#### DATASET

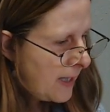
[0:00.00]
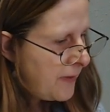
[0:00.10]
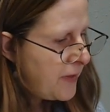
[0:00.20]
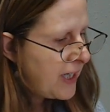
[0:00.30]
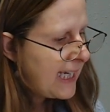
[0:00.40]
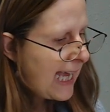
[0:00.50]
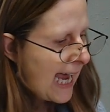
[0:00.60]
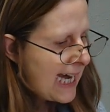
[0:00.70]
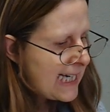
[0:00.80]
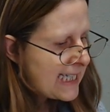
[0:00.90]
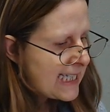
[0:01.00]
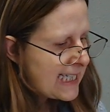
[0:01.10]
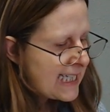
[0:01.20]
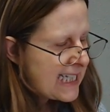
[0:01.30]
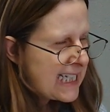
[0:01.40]
the gate
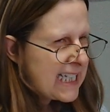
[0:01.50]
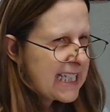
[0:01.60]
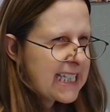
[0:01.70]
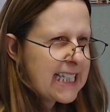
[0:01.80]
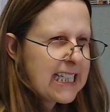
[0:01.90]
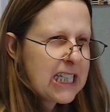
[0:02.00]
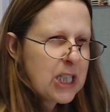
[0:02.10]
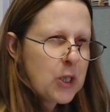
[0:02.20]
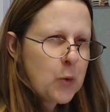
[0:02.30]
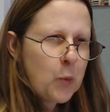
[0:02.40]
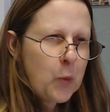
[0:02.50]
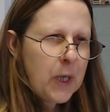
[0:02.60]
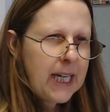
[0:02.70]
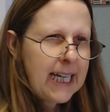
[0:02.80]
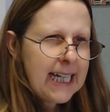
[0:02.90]

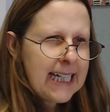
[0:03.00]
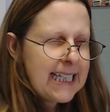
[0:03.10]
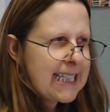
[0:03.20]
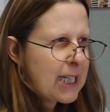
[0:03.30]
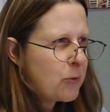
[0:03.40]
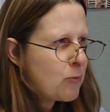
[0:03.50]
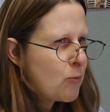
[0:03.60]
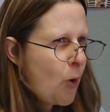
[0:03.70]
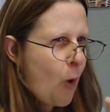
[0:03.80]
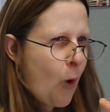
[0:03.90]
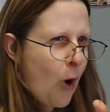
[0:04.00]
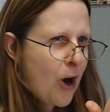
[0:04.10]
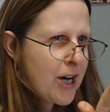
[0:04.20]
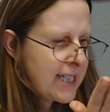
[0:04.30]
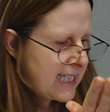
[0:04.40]
squeaks and
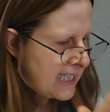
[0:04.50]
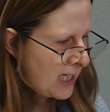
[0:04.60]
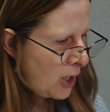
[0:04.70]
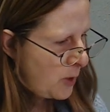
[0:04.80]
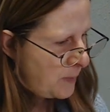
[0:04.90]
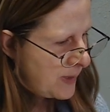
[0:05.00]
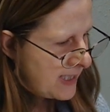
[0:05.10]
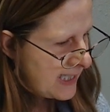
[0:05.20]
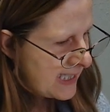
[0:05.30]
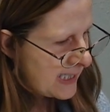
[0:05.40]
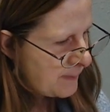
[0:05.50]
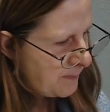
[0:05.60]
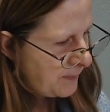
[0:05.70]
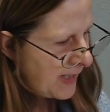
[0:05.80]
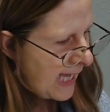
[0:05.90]
roars as it opens.
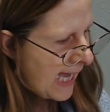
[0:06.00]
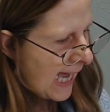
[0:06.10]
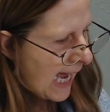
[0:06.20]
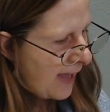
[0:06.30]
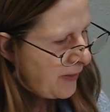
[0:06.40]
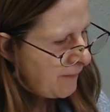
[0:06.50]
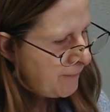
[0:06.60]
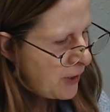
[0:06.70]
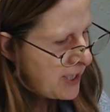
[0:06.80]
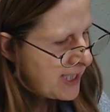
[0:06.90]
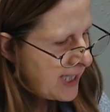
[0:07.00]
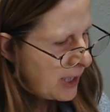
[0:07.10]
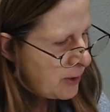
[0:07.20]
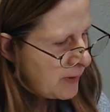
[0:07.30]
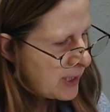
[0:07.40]
At the first
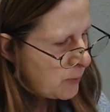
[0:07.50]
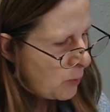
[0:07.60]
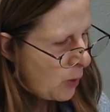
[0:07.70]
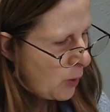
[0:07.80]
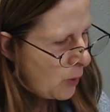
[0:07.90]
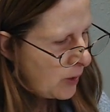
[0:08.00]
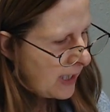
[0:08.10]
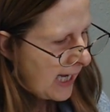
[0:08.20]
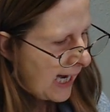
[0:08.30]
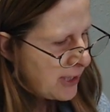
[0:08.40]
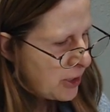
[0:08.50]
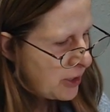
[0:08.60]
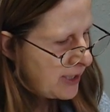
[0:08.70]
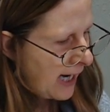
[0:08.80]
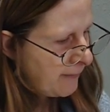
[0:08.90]
thunderous roll, I
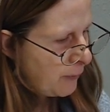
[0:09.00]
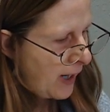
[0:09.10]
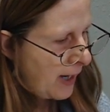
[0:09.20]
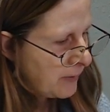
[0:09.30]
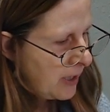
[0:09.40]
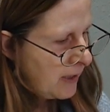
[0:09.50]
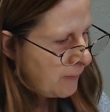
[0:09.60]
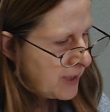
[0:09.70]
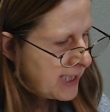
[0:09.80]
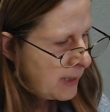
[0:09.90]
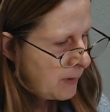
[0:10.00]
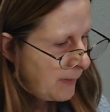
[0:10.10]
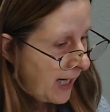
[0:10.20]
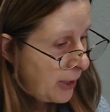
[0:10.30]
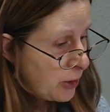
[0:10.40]
turned half round, for it seemed to me
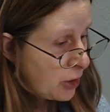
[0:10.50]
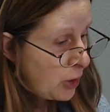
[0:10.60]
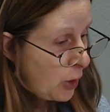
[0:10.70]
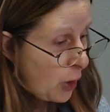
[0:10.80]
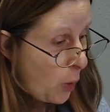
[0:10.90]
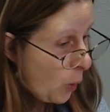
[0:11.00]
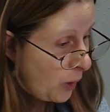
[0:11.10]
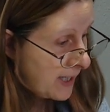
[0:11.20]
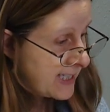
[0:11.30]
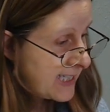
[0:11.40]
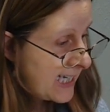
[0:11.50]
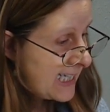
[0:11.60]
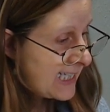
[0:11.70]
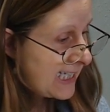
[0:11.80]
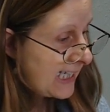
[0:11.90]
I heard a chorus
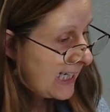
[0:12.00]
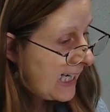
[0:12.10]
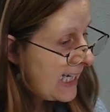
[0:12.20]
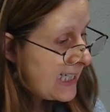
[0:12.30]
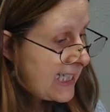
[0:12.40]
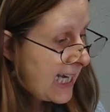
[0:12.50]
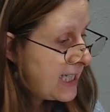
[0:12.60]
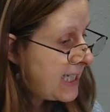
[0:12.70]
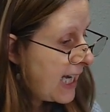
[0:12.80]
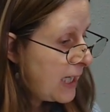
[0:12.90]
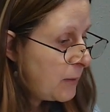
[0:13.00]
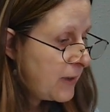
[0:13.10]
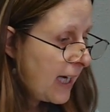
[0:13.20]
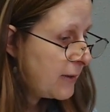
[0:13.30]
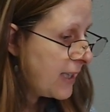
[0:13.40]
singing, Te Deum
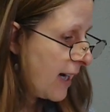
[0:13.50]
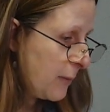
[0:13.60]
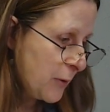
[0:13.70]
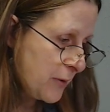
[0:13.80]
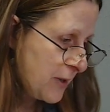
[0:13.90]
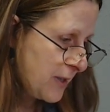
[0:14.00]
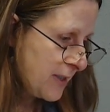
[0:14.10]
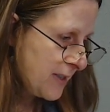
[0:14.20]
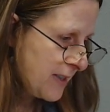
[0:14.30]
laudamus,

########

= TASK OBJECTIVE =
Without the pictures, restate all of the entries word for word.

= OUTPUT FOR THIS TASK =
[0:00.00]
[0:00.10]
[0:00.20]
[0:00.30]
[0:00.40]
[0:00.50]
[0:00.60]
[0:00.70]
[0:00.80]
[0:00.90]
[0:01.00]
[0:01.10]
[0:01.20]
[0:01.30]
[0:01.40]
the gate
[0:01.50]
[0:01.60]
[0:01.70]
[0:01.80]
[0:01.90]
[0:02.00]
[0:02.10]
[0:02.20]
[0:02.30]
[0:02.40]
[0:02.50]
[0:02.60]
[0:02.70]
[0:02.80]
[0:02.90]

[0:03.00]
[0:03.10]
[0:03.20]
[0:03.30]
[0:03.40]
[0:03.50]
[0:03.60]
[0:03.70]
[0:03.80]
[0:03.90]
[0:04.00]
[0:04.10]
[0:04.20]
[0:04.30]
[0:04.40]
squeaks and
[0:04.50]
[0:04.60]
[0:04.70]
[0:04.80]
[0:04.90]
[0:05.00]
[0:05.10]
[0:05.20]
[0:05.30]
[0:05.40]
[0:05.50]
[0:05.60]
[0:05.70]
[0:05.80]
[0:05.90]
roars as it opens.
[0:06.00]
[0:06.10]
[0:06.20]
[0:06.30]
[0:06.40]
[0:06.50]
[0:06.60]
[0:06.70]
[0:06.80]
[0:06.90]
[0:07.00]
[0:07.10]
[0:07.20]
[0:07.30]
[0:07.40]
At the first
[0:07.50]
[0:07.60]
[0:07.70]
[0:07.80]
[0:07.90]
[0:08.00]
[0:08.10]
[0:08.20]
[0:08.30]
[0:08.40]
[0:08.50]
[0:08.60]
[0:08.70]
[0:08.80]
[0:08.90]
thunderous roll, I
[0:09.00]
[0:09.10]
[0:09.20]
[0:09.30]
[0:09.40]
[0:09.50]
[0:09.60]
[0:09.70]
[0:09.80]
[0:09.90]
[0:10.00]
[0:10.10]
[0:10.20]
[0:10.30]
[0:10.40]
turned half round, for it seemed to me
[0:10.50]
[0:10.60]
[0:10.70]
[0:10.80]
[0:10.90]
[0:11.00]
[0:11.10]
[0:11.20]
[0:11.30]
[0:11.40]
[0:11.50]
[0:11.60]
[0:11.70]
[0:11.80]
[0:11.90]
I heard a chorus
[0:12.00]
[0:12.10]
[0:12.20]
[0:12.30]
[0:12.40]
[0:12.50]
[0:12.60]
[0:12.70]
[0:12.80]
[0:12.90]
[0:13.00]
[0:13.10]
[0:13.20]
[0:13.30]
[0:13.40]
singing, Te Deum
[0:13.50]
[0:13.60]
[0:13.70]
[0:13.80]
[0:13.90]
[0:14.00]
[0:14.10]
[0:14.20]
[0:14.30]
laudamus,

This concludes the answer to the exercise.